Sunday, November 29, 2009

No, it's not the espresso makers

I thought I'd located the ultimate first-world problem, but no, here it is: having a first name that starts with the letter "A" and so having to be presented first at a Paris debutante ball, for which one has been fitted for Chanel haute couture. "[D]oesn't having a last name that begins with 'A' suck?" Yes, I bet it does.

Still, even knowing that this blogger owns approximately $1,000,000,000,000 worth of shoes, I'm a bit sad that she has to return the dress. The demand seems bad publicity for Chanel... unless a subsequent post will announce that, yay, she was allowed to keep it after all.


Dana said...

That blog fills me with class resentment. Also, fashion envy. She kind of mostly looks ridiculous, though, but in a fab way. Not super cutting edge, but she's trying--a little too hard. She's no Margherita Missoni, but if she didn't seem so chipper and if she was riding a one-speed bicycle, she might be photographed by the Sartorialist.

Phoebe said...

I'm not sure what "class" it even is to own the equivalent in clothes and accessories what a very wealthy person might spend on a house. It seems more like some kind of mania, or just vapidity, that's for some reason fascinating, and thus popular. She has 'her own shoe line' at Urban Outfitters, which bothers me more than her wealth because in a past life I fantasized about being a shoe designer.

kei said...

I guess it's nice that she has a "normal" sister?
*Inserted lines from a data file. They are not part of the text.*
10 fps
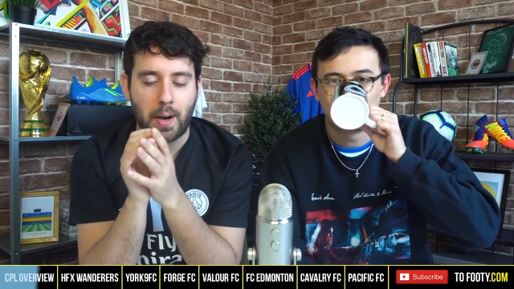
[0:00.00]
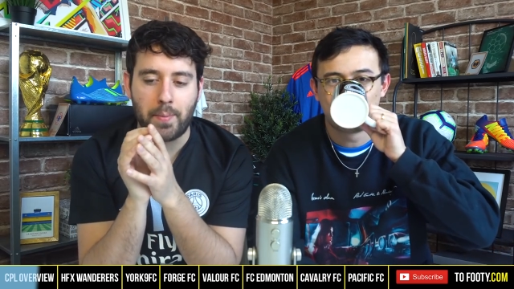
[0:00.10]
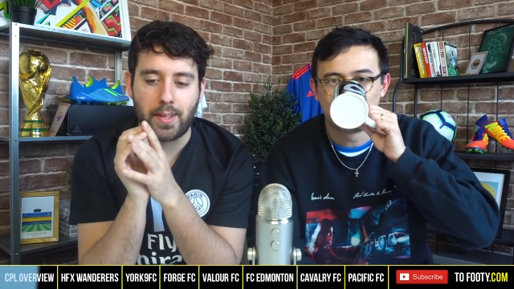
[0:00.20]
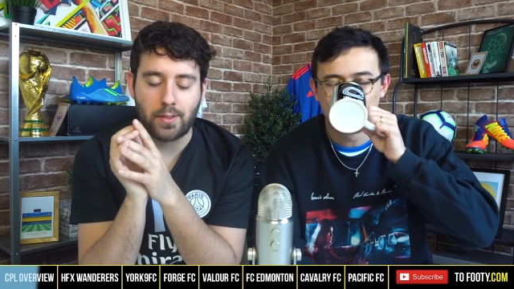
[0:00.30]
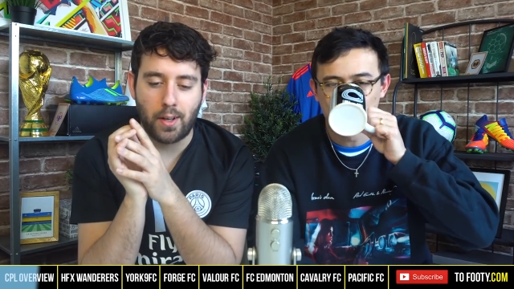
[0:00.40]
Speaker 1: I
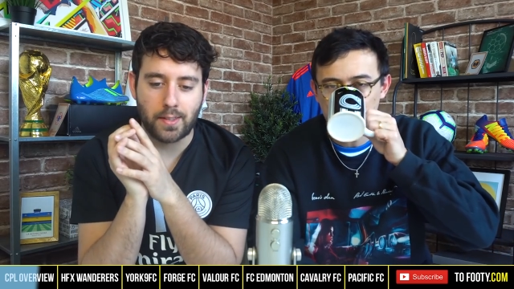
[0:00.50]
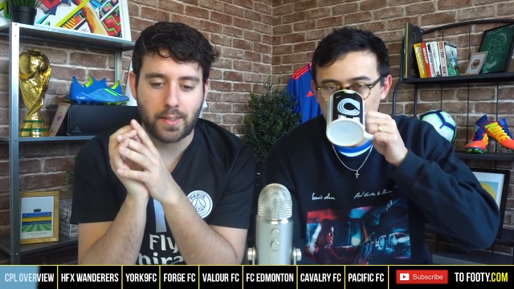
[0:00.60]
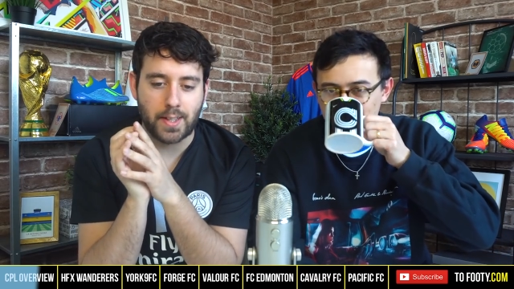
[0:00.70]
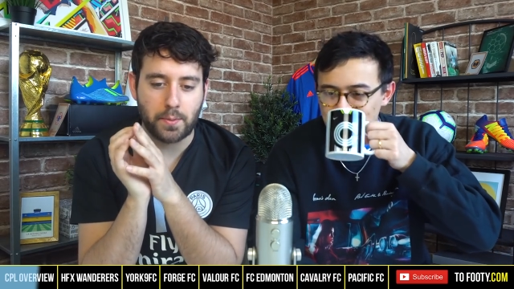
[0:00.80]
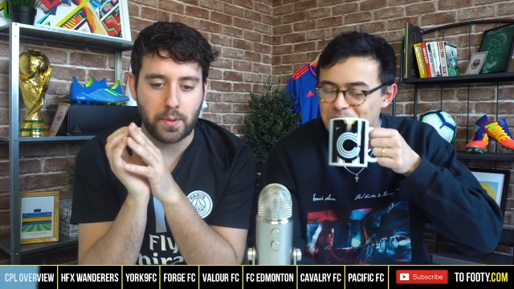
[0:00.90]
mean, it's not as
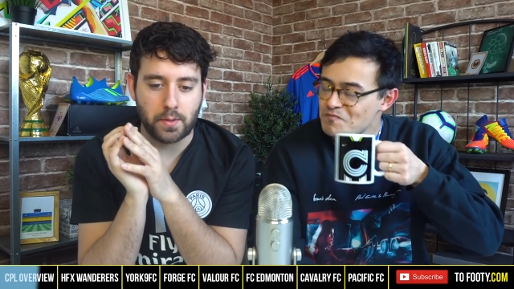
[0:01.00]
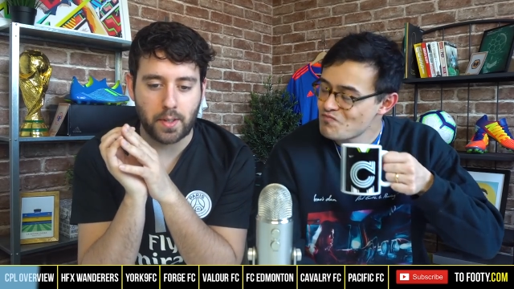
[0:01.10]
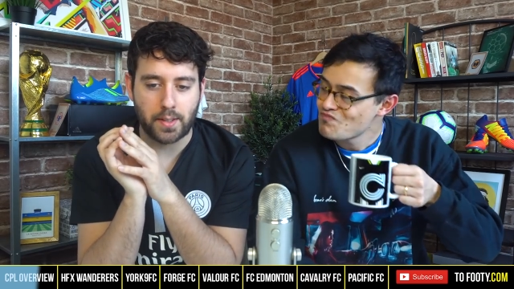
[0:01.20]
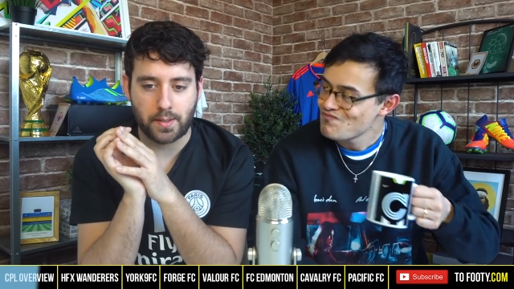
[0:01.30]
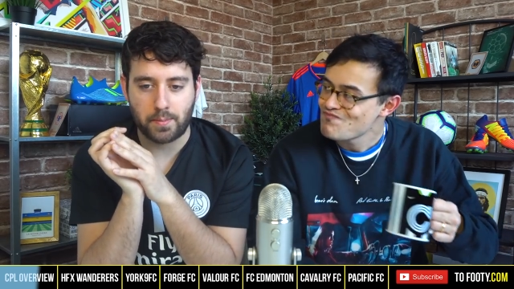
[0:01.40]

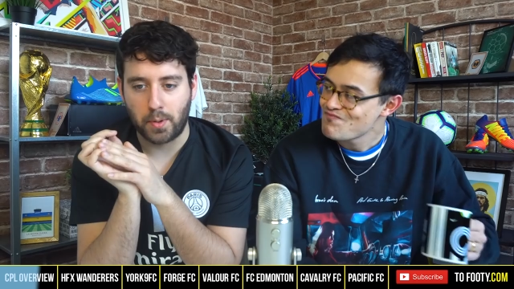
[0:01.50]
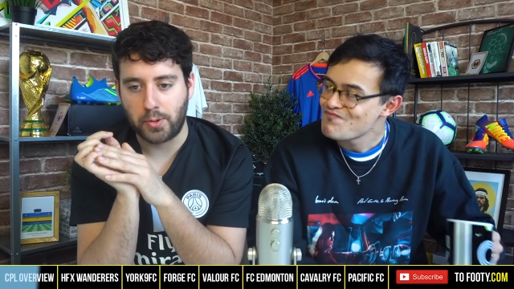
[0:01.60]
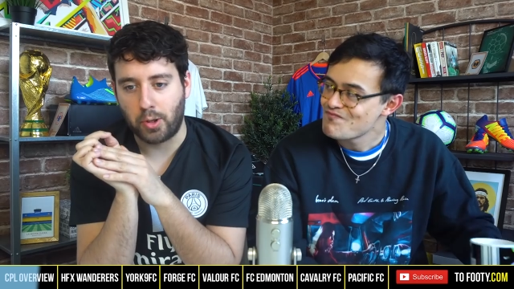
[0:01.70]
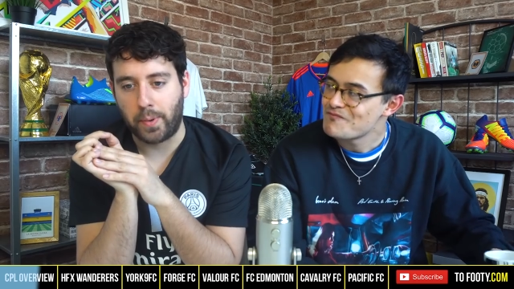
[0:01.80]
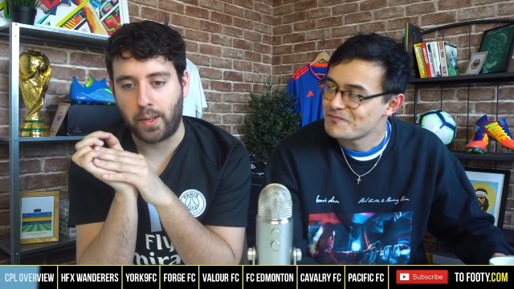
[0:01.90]
accessible as
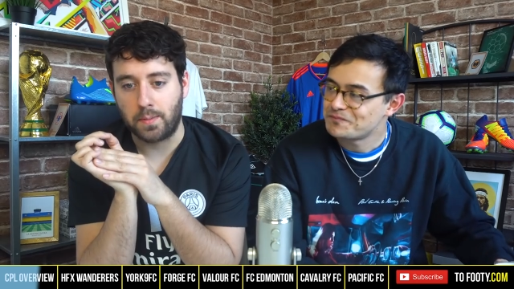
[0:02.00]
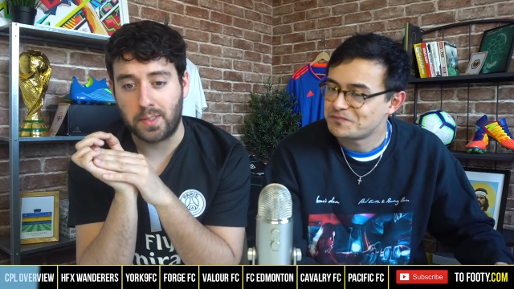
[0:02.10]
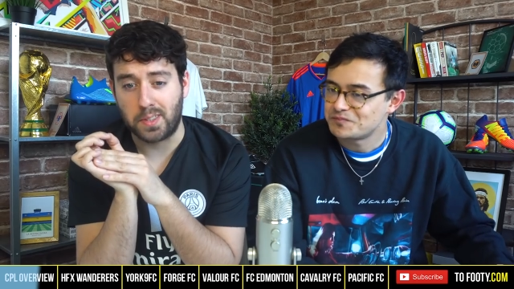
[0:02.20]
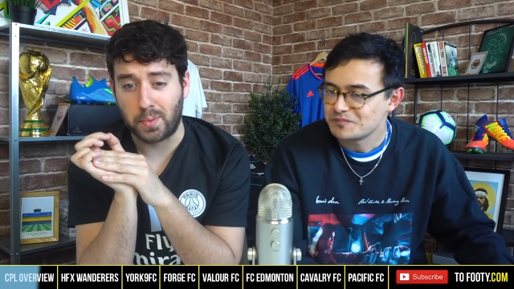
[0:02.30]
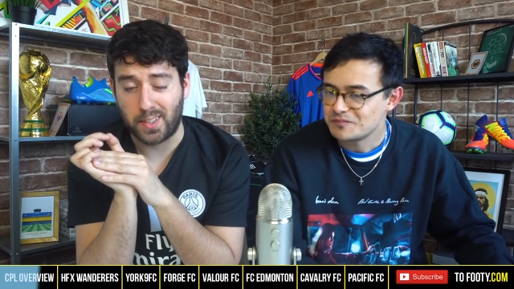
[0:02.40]
most European
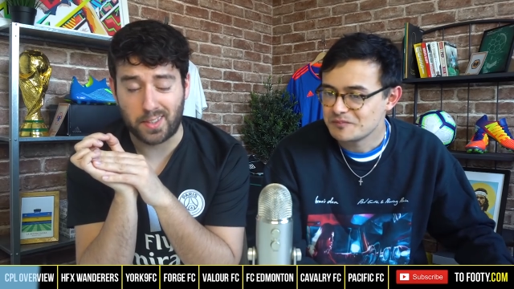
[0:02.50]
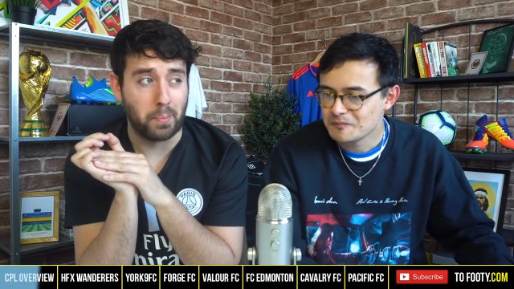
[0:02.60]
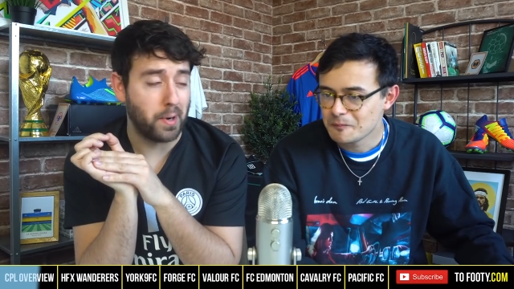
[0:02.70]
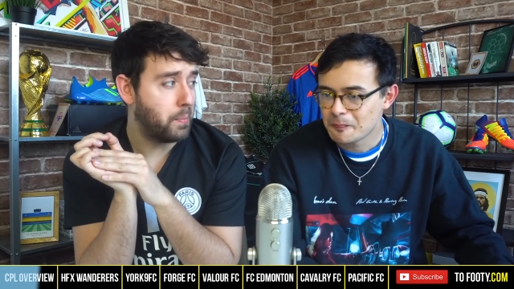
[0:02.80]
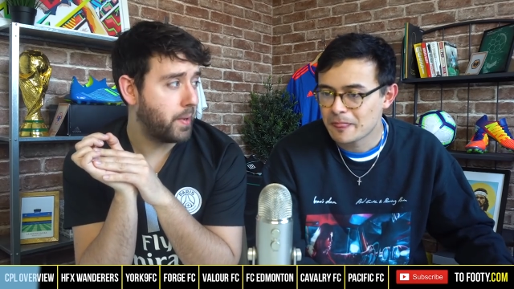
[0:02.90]
competitions, but it's still
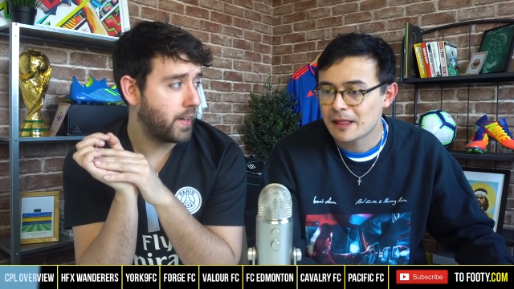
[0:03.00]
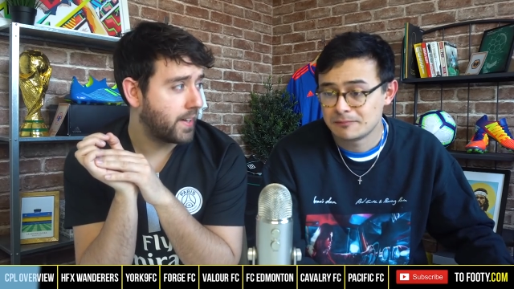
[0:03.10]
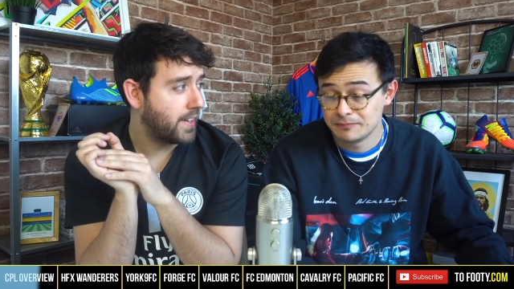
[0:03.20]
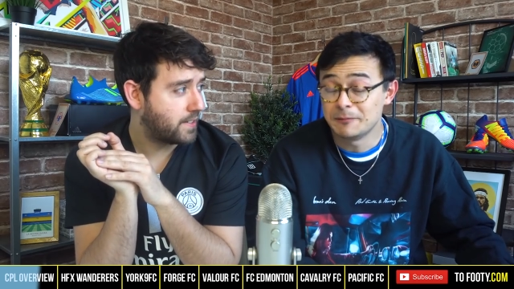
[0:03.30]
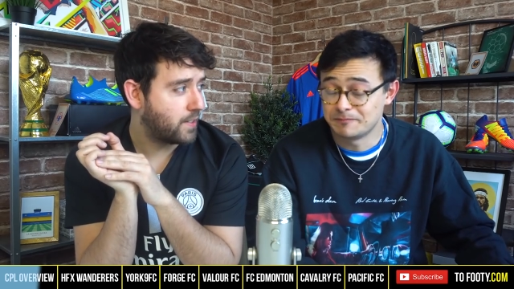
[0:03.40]
pretty big.
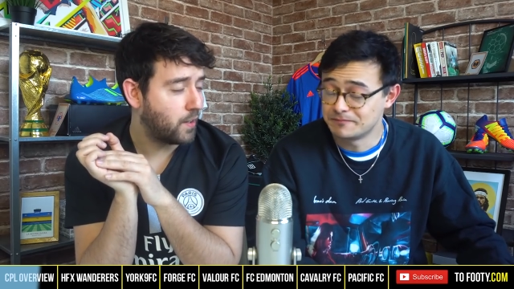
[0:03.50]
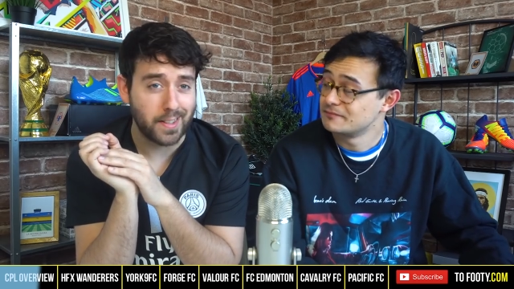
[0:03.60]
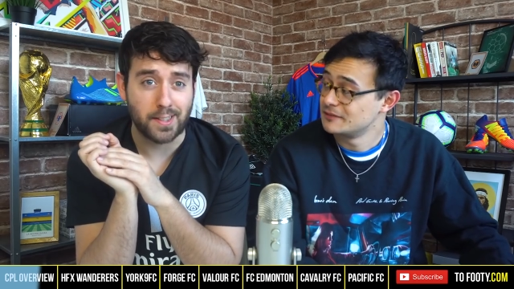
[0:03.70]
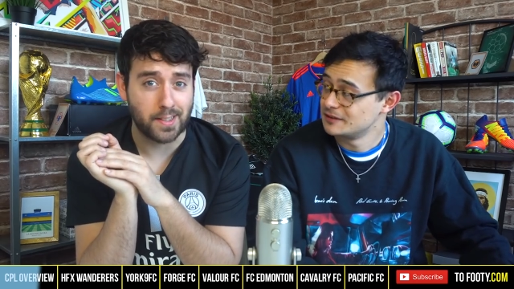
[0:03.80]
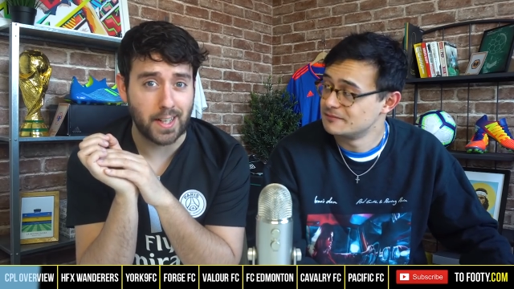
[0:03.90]
It's yep. still
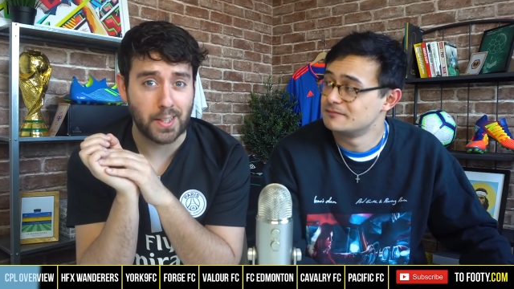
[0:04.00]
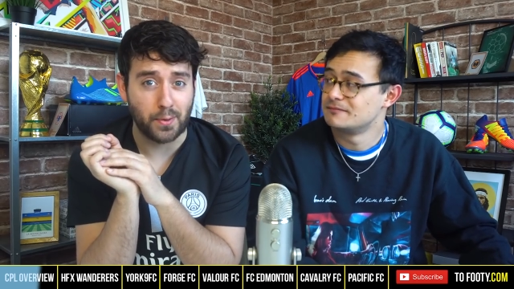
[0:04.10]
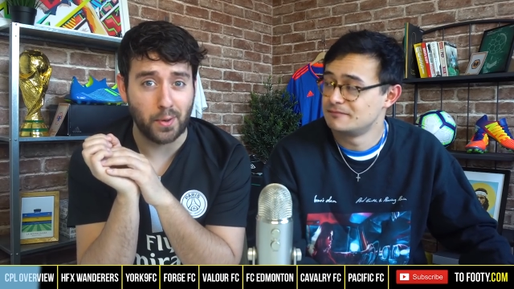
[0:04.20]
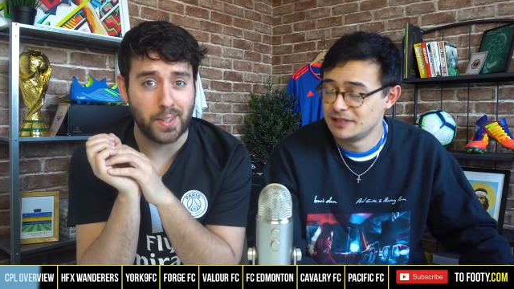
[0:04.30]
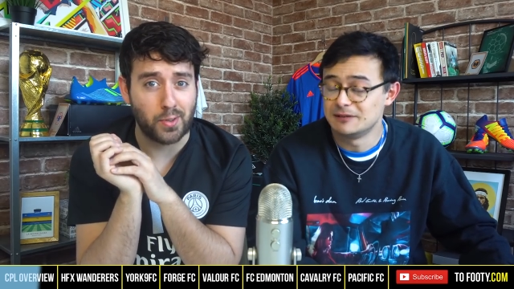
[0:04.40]
like
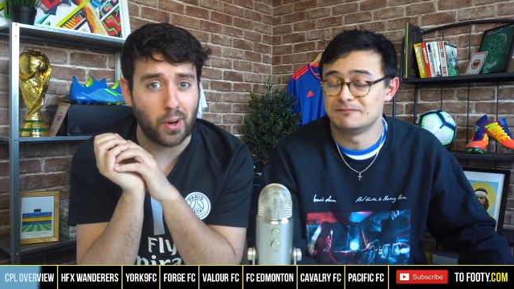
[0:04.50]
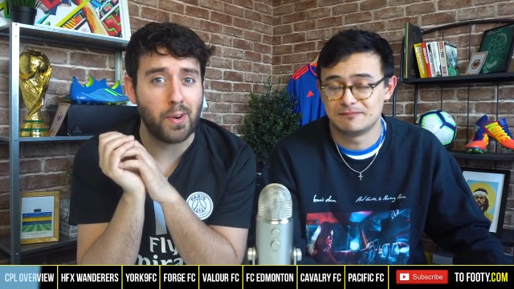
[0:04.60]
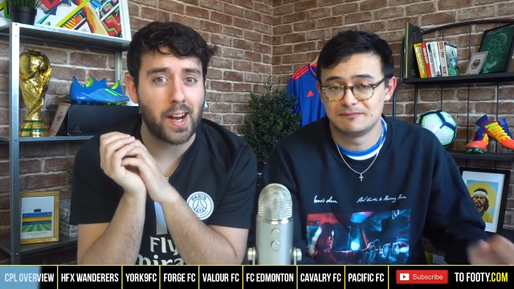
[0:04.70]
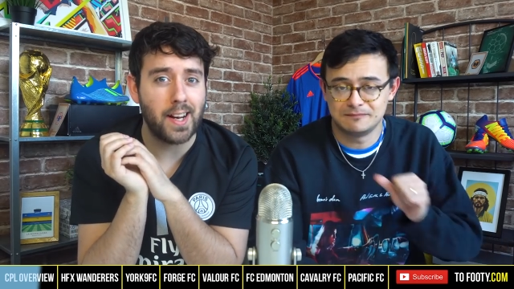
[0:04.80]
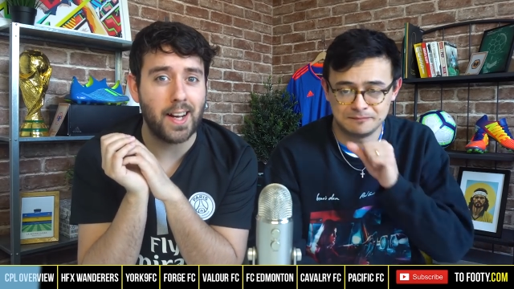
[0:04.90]
successful. It's yep. a
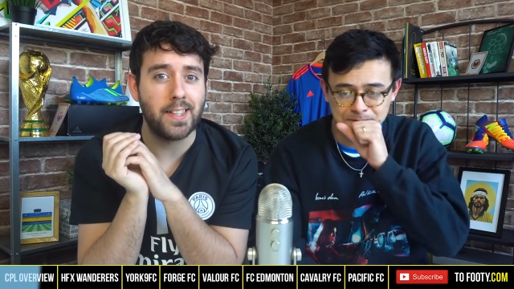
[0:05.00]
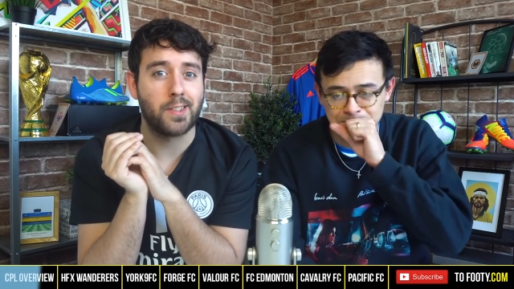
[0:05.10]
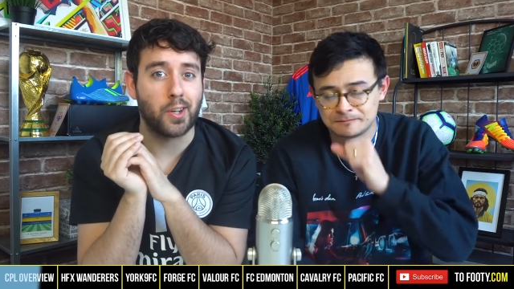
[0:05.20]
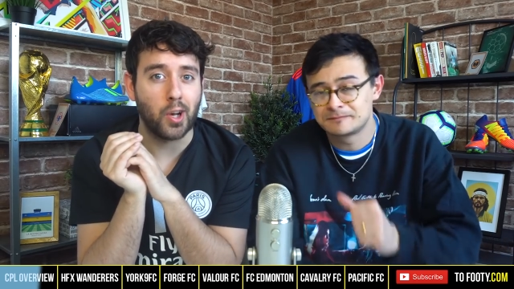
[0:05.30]
recognised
What do you gather her dad does? I like how the sponsor gets to be on the blog now and then. The glasses say "something creative," but I'm compelled to think that he sells pharmaceuticals or something enormously profitable. I suppose one can get creative with chemicals.

Phoebe said...

"What do you gather her dad does?"

My guess is cosmetic surgeon. An artist of sorts with a high enough income to support the endeavor, and aesthetic inclinations towards thinking owning designer everything is a good idea.

The whole family dynamic fascinates me. The sister, the mother, the father... But the ball itself was kind of a disappointment - it looks like a prom, except that you know more money went into it.